Personal information
- Born: 11 January 1975 (age 51) Reykjavík, Iceland

Chess career
- Country: Iceland
- Title: Grandmaster (2007)
- FIDE rating: 2502 (July 2026)
- Peak rating: 2583 (June 2018)

= Héðinn Steingrímsson =

Icelandic chess grandmaster (born 1975)

Héðinn Steingrímsson (born 11 January 1975) is an Icelandic chess grandmaster. He is a three-time Icelandic Chess Champion and was World U12 Chess Champion in 1987. He is the No. 2 ranked Icelandic player as of January 2025.

==Chess career==
Born in 1975, Héðinn won the World U12 Chess Championship in 1987. The next year, he competed at the World U14 Championship, held in Romania. Ceaușescu was the still in power at the time and there was not enough food for the competitors; Héðinn suffered from malnutrition during the event and fell ill. In 1990, he won the Icelandic Chess Championship, aged 15. The same year, he competed at the 29th Chess Olympiad, scoring 1½/3 as Iceland finished eighth out of 108 teams. At this time, his Elo rating was over 2500. He earned his international master title in 1994 and his grandmaster title in 2007.

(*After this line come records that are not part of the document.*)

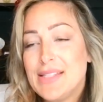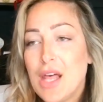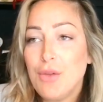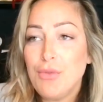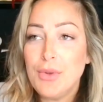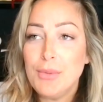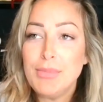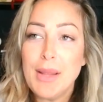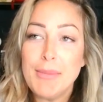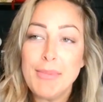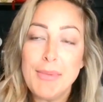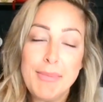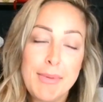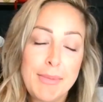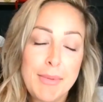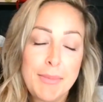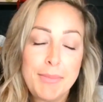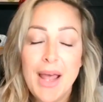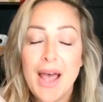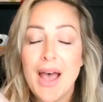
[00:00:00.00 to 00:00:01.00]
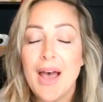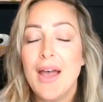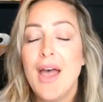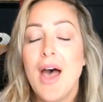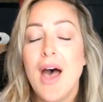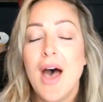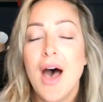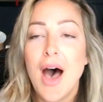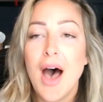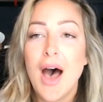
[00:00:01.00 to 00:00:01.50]
myself and blah, blah, blah, blah,
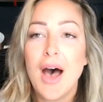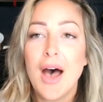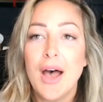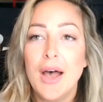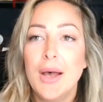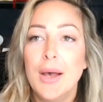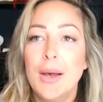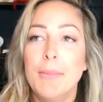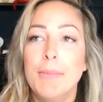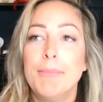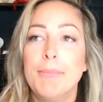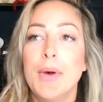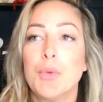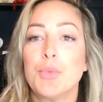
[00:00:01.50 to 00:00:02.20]
blah.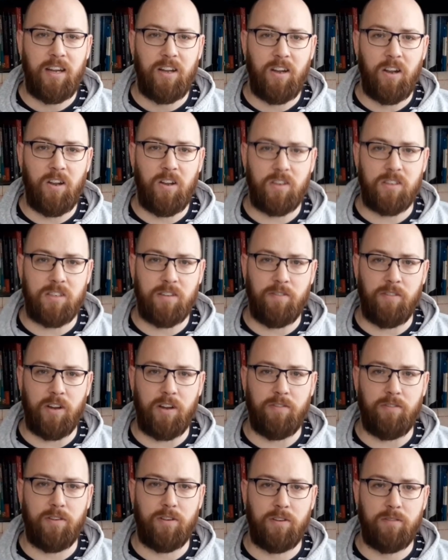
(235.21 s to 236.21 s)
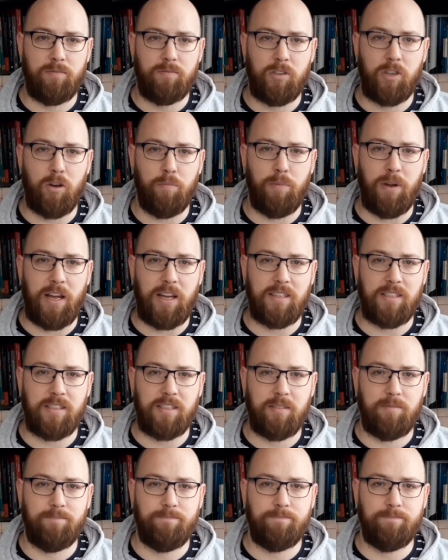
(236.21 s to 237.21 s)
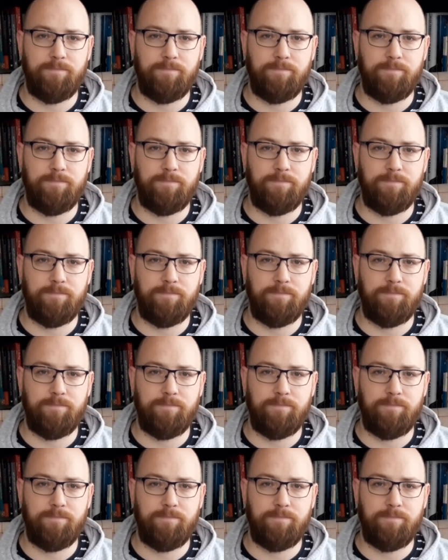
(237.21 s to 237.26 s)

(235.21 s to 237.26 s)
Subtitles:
Lots of love. God bless.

Héðinn competed in the Icelandic Championship in 1991, but did not play in another until 2006, where he finished second. He also did not play in Chess Olympiads during this period, returning in 2008 to score 4/7. In 2009, he won the Reykjavik Open on tie-break over Yuriy Kryvoruchko and Hannes Stefánsson. He played again for Iceland at the 39th Chess Olympiad, scoring 6/10. He has since won the Icelandic Championship twice more: in 2011 and 2015.

In December 2019, Steingrimsson tied for second place with IM (now GM) Brandon Jacobson in the Charlotte Chess Center's Holiday GM Norm Invitational held in Charlotte, North Carolina with an undefeated score of 5.5/9.